# Adjustable Avet



## gilly21 (Feb 15, 2006)

Well lots of talk about making an adjustab;e mag for an avet. I got bored and figured I'd give it a shot. I had permanent mags in her for the last few months and really wanted to make it adjustable. Well today I finnaly grew the pair to drill a hole in the side of it and mag it proper.



Here's the pics. Gonna take it to the field tomorrow to try it out.

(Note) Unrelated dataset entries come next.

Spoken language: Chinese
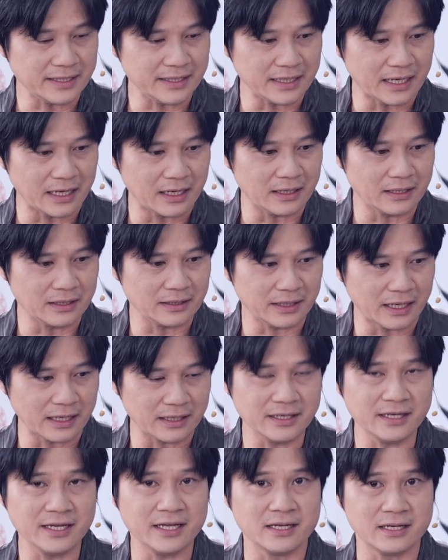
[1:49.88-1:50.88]
啊来
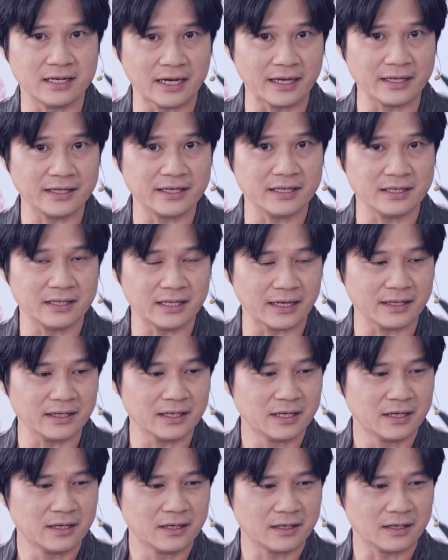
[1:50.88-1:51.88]
念来来
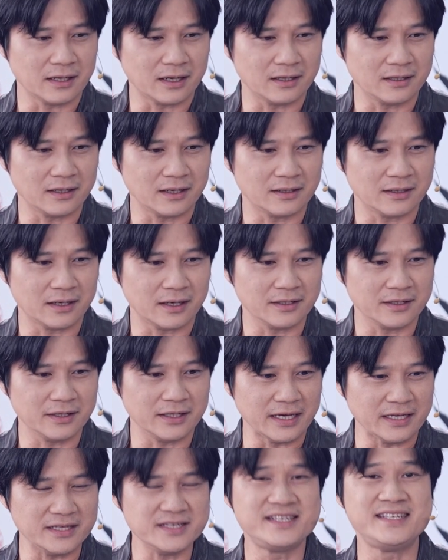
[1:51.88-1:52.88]
来来来
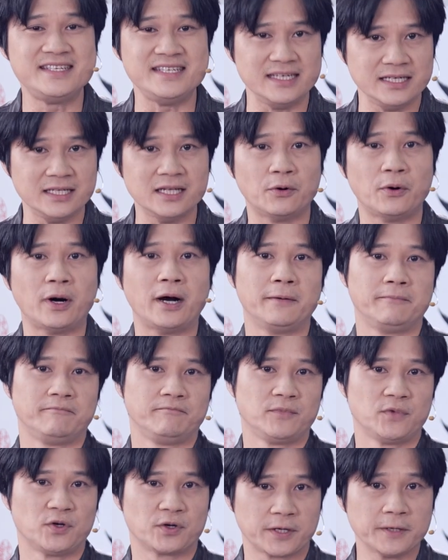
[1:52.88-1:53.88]
研习的话
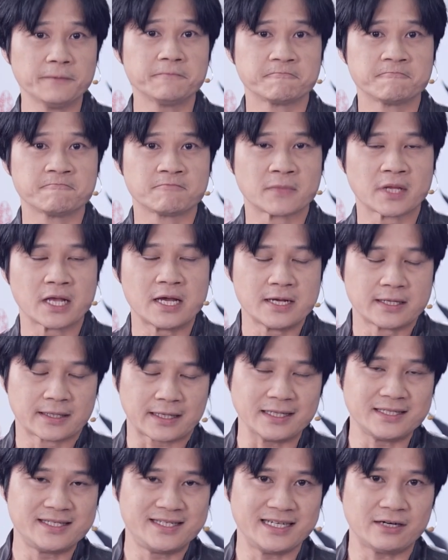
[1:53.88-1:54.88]
，OK，
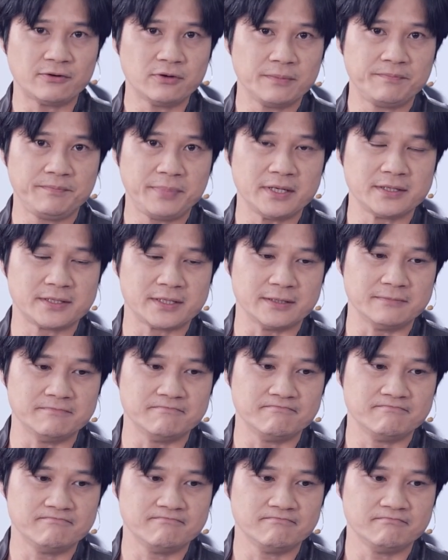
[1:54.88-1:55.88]
它将会变成
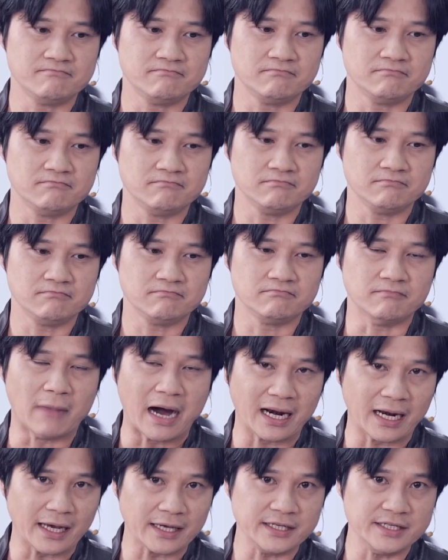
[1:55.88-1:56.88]

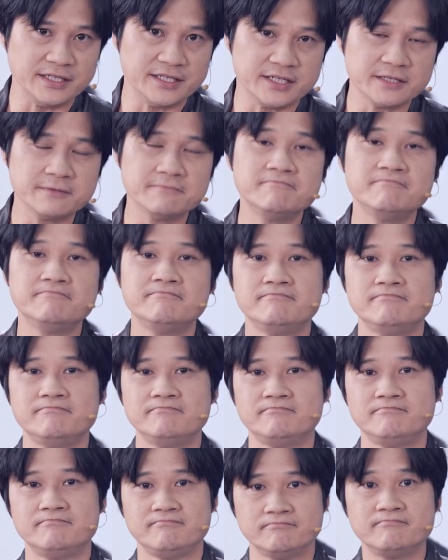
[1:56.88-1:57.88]
马来易经。
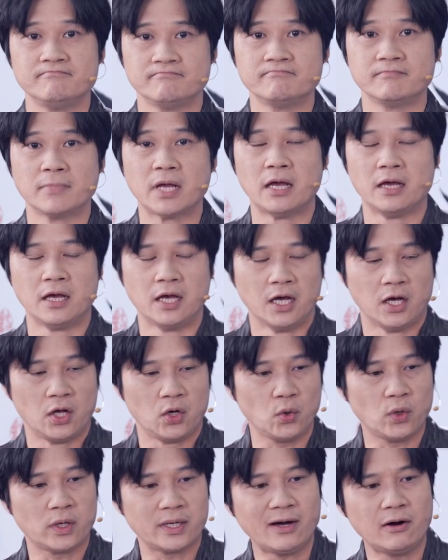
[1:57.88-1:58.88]

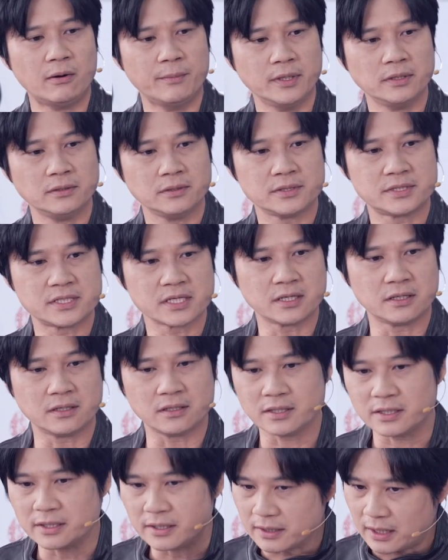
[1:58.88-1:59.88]
如果让我们这
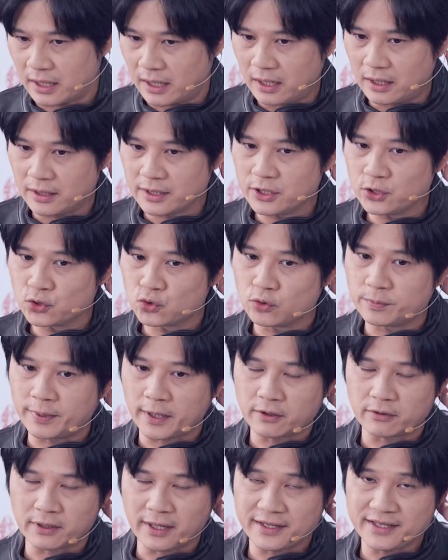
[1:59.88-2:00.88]
个呃印度朋
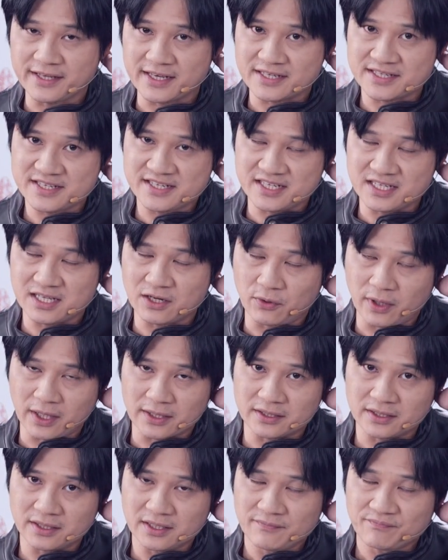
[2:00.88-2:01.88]
友来研习的话
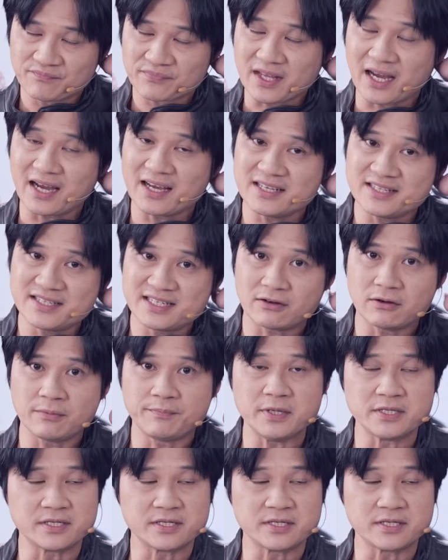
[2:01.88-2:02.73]
呢，它也将会变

Before....Sitting next to the parts 












Old mag setting. One 3/8 x 1/10 Rare earth and a 1/4 x 1/10 RE












After


----------



## Jesse Lockowitz (Feb 13, 2006)

damn bro, nice work.


hope that avet does good for you.



niice setup 





Jesse


----------



## bstarling (Apr 24, 2005)

*Question*

How much clearance does the Avet have between the spool and the inside of the endplate? The reason I'm asking is that in my experience I've had limited success if the clearance is small. This is due, I think, to the limited travel of the magnet. Best of luck on this venture. Let us know how it works and shoot some more photos.

Bill


----------



## mrcoop (Jan 9, 2007)

very limited in the sx, which is what I have. I knobby magged my sx and it came out great. Have enough adjustment from too fast to too slow. The other models have more room between spool and end plate.


----------



## gilly21 (Feb 15, 2006)

Without a micromiter I would say about 5/16". Plenty of room.


----------



## huckfinn38 (Jun 13, 2006)

*Gill*

We need to see that bad boy on grass!!!!


----------



## Connman (Apr 14, 2001)

My old tyle SX only had 3/16" clearance ,never measured my newer model . It may have more ? Outside of tournament casting you really don't need much adjustment as a small movement of the magnet away from the spool has a large breaking effect . Gilly nice job . If you are looking for a smaller knob both Radio shack and McMaster Carr have some . 
From what I hear , Avet is working on a prototype factory magged reel .


----------



## gilly21 (Feb 15, 2006)

Connman said:


> My old tyle SX only had 3/16" clearance ,never measured my newer model . It may have more ? Outside of tournament casting you really don't need much adjustment as a small movement of the magnet away from the spool has a large breaking effect . Gilly nice job . If you are looking for a smaller knob both Radio shack and McMaster Carr have some .
> From what I hear , Avet is working on a prototype factory magged reel .


Thanks Conn. Lowes had smaller knobs I just went with the bigger one to try it out and make sure I could put a good visable mark on it while testing it out. I will probably going to pick up the smallest one this weekend. switching out the knob is the easy part. Drilling the hole in a perfectly good reel was the hard part.


----------